■ Problem to solve: Set down the first line below and each line after it, ending with the one that holds "[7:50.09-7:51.09]". Pictures do not belong in the copy.
━━━━━ Record excerpts
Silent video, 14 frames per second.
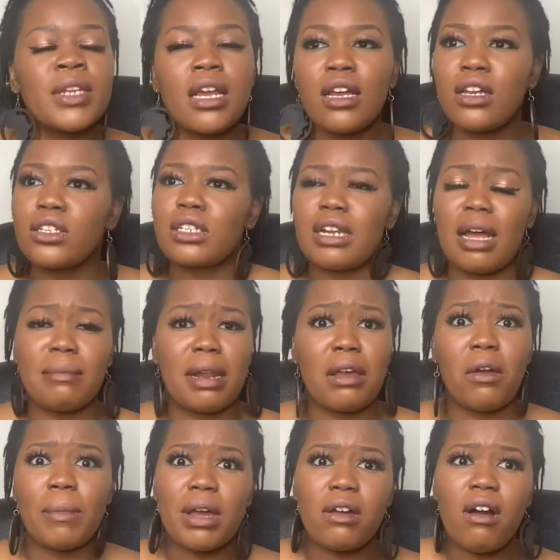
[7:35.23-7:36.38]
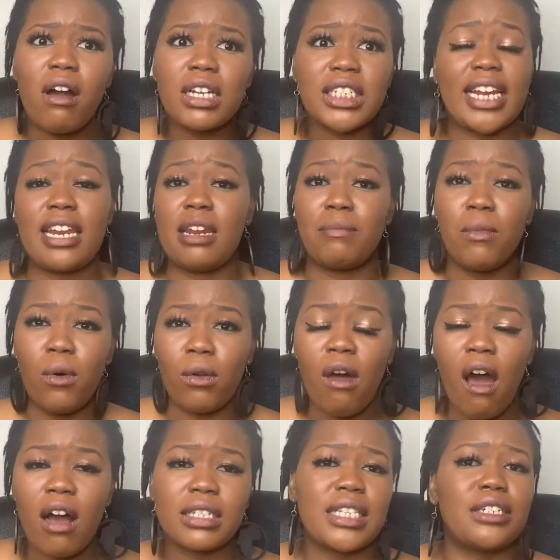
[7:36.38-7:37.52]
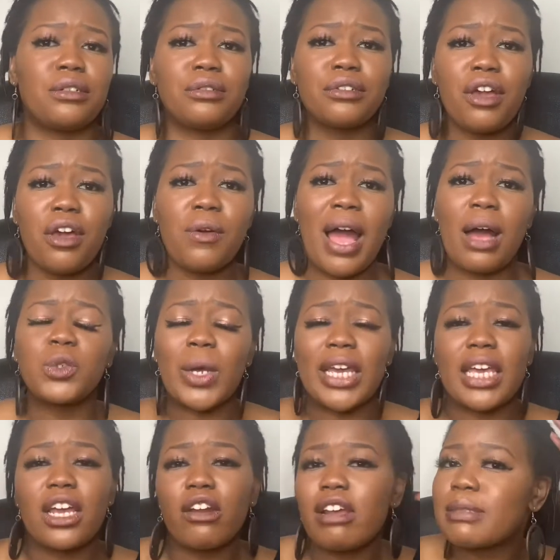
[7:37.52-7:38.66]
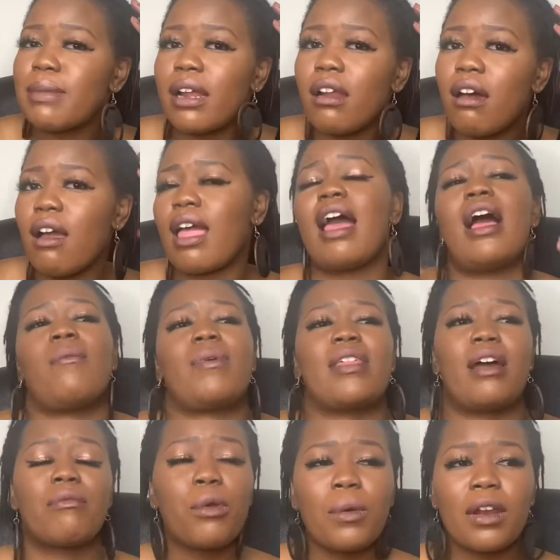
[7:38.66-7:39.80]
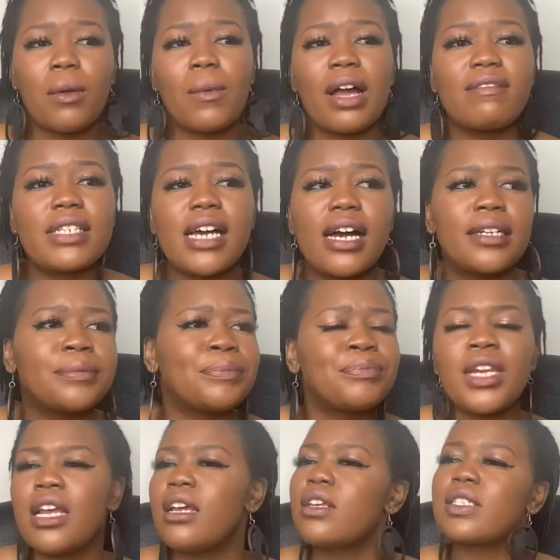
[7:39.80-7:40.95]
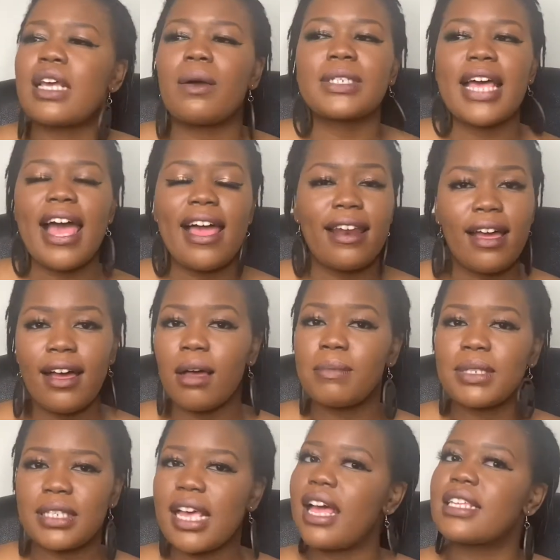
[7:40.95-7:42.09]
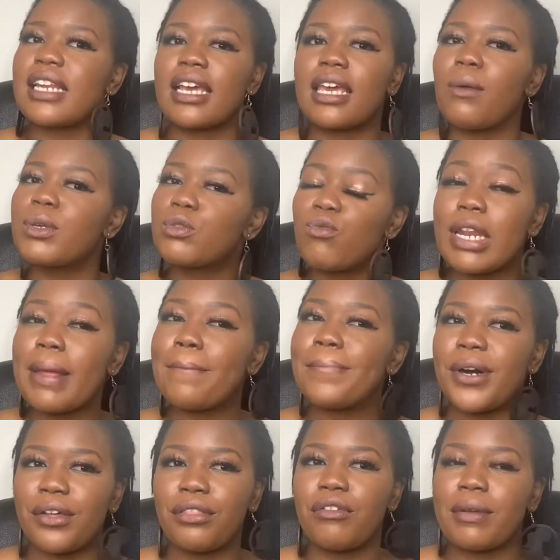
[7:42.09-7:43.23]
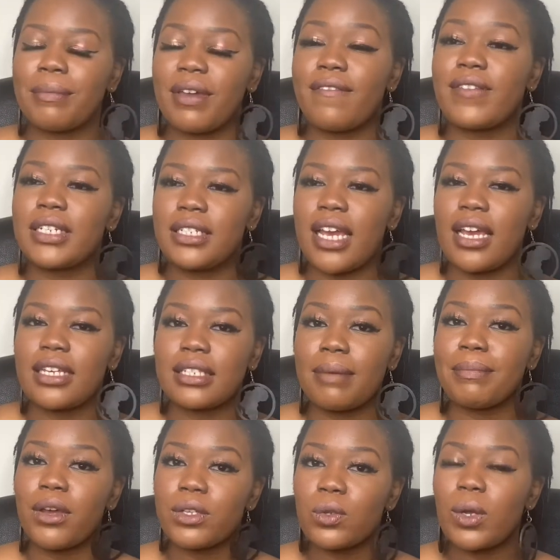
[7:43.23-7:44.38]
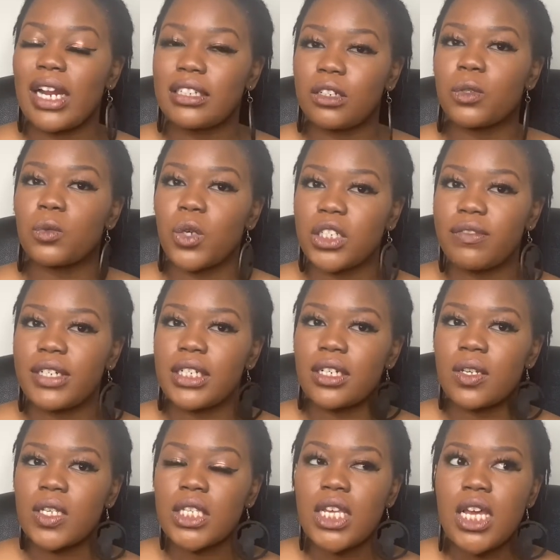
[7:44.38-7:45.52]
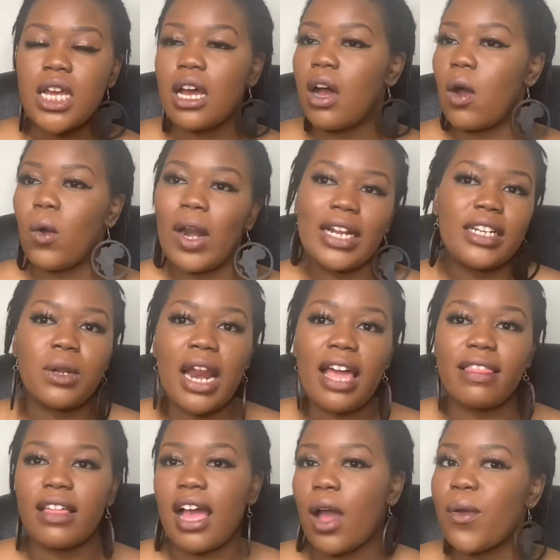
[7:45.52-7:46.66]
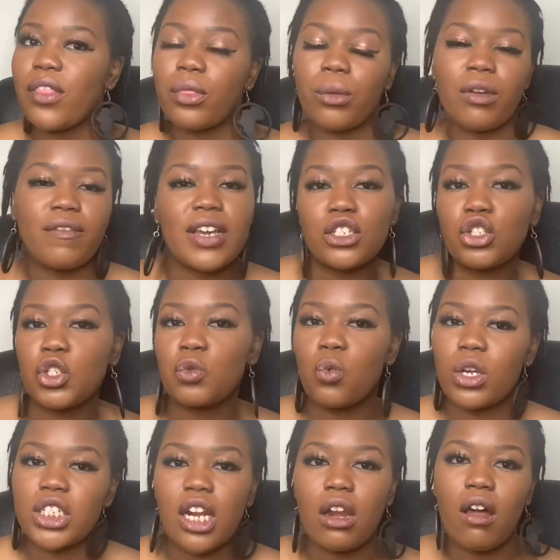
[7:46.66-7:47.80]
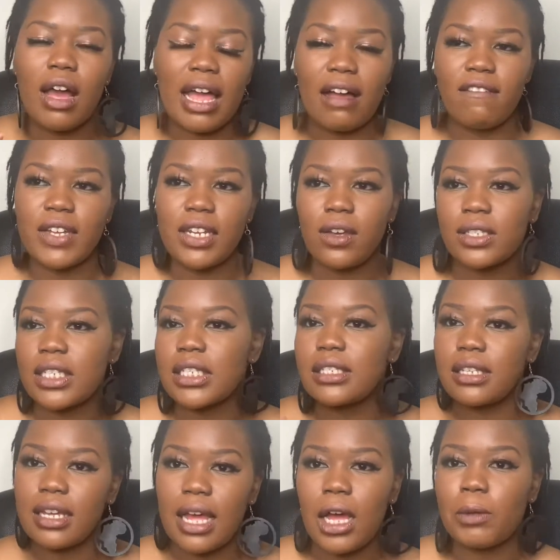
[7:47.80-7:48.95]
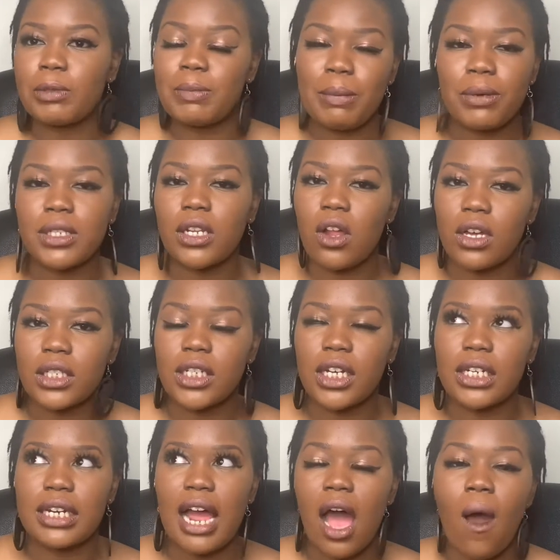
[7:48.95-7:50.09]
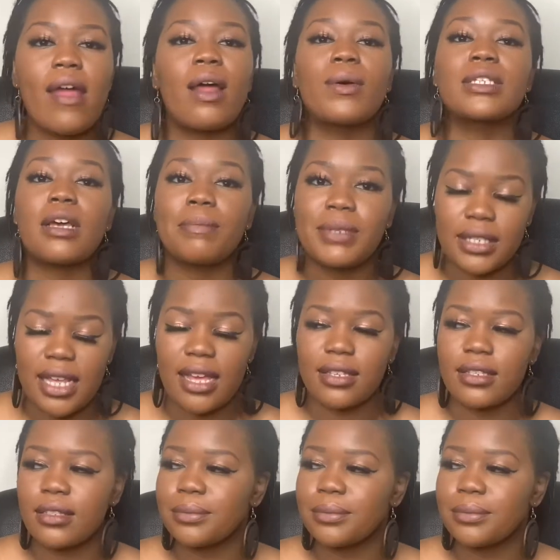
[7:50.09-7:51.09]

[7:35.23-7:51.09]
So now I'm like, oh my gosh, I need more locks. I don't know. How do I increase my lock count without ruining what I've done? So I was hella obsessed. Like, it was really bothering me for days. And because all I did was watch videos, I think I went through a phase of just watching lock count videos and seeing how people's locks turned out. And I was obsessed.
━━━━━━━━━━
■ Task result:
Silent video, 14 frames per second.
[7:35.23-7:36.38]
[7:36.38-7:37.52]
[7:37.52-7:38.66]
[7:38.66-7:39.80]
[7:39.80-7:40.95]
[7:40.95-7:42.09]
[7:42.09-7:43.23]
[7:43.23-7:44.38]
[7:44.38-7:45.52]
[7:45.52-7:46.66]
[7:46.66-7:47.80]
[7:47.80-7:48.95]
[7:48.95-7:50.09]
[7:50.09-7:51.09]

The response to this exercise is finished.